ICAEW.com works better with JavaScript enabled.

FRC calls on firms to upgrade audit quality tools

6 May 2020: The Financial Reporting Council has urged firms to enhance their early warning systems for spotting signs of poor-quality audit work following a major review by the watchdog.

The study, which examined the most useful indicators of poor and good audit quality within the UK, found that if used correctly Audit Quality Indicators (AQIs) are an important tool, both for helping firms spot audits at risk of falling below necessary standards and for audit committees to hold firms accountable.

In a statement accompanying the research, the Financial Reporting Council (FRC) said that tools used for flagging signs of poor-quality audits “should be used more effectively so timely corrective action can be taken”. 

While the watchdog stated it is “encouraged” that such indicators are being rolled out by audit firms, it also found that most monitoring of AQIs across the largest firms takes place after audits are completed, rather than before or during the process.

The FRC’s latest annual audit inspection found that the UK’s seven largest firms had all failed to hit the quality target for their FTSE 350 audit work.

The study examined how audit firms are using AQIs and assessed their benefits, and across the largest six firms it found:

  • Monitoring of AQIs is an important foundation for initiating actions and interventions to improve audit quality
  • Firms must focus on forward-looking and granular AQIs to ensure they are identifying early interventions which could prevent deficiencies in audits.

At firms outside the largest six, two had started a programme of AQI monitoring, and the FRC urged other firms to follow suit. 

AQI improvements required

The FRC also used the research to assess the breadth of AQIs reported publicly by UK firms in their annual transparency reports, as well as their use by audit committee chairs and investors. 

Areas highlighted by the study where public reporting of AQIs required improvement were:

  • AQIs reported in the UK are concentrated on five areas whilst other countries require firms to report on eight or more.
  • Publicly reported AQIs are not easily accessible or comparable across firms.
  • Few audit committee chairs and investors interviewed for the report were aware of published AQIs.

The watchdog highlighted the fact that other countries have adopted initiatives where audit teams report AQIs specific to individual audits directly to audit committees.

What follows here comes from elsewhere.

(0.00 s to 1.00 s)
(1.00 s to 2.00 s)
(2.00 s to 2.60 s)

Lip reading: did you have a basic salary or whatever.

The FRC believes there “is merit” in exploring whether a similar initiative in the UK would help drive audit committee engagement in this area.

Commenting on the study, the FRC’s Executive Director of Supervision, David Rule said that public reporting of a consistent set of audit quality indicators is required to provide companies and investors with another window on audit quality. 

“It is clear that improvements are needed in this area,” said Rule, “and the FRC will be consulting on proposals in due course.”

Director of ICAEW’s Technical Strategy Accountability Group, Nigel Sleigh-Johnson commented "ICAEW welcomes the efforts of the FRC to improve audit quality". 

"The Thematic Review is a timely contribution to the on-going debate about the nature of audit quality, how best to enhance, and how to properly evaluate it in a rapidly audit landscape," continued Sleigh-Johnson. The importance of the qualitative  aspects of audit quality and effective root cause analysis should form part of that debate. ICAEW look forward to contributing to the FRC’s consultation."

In a statement accompanying the report, the FRC said it plans to consult publicly on proposed standards for disclosure of AQIs by UK firms. The timing of this consultation will depend on the COVID-19 pandemic.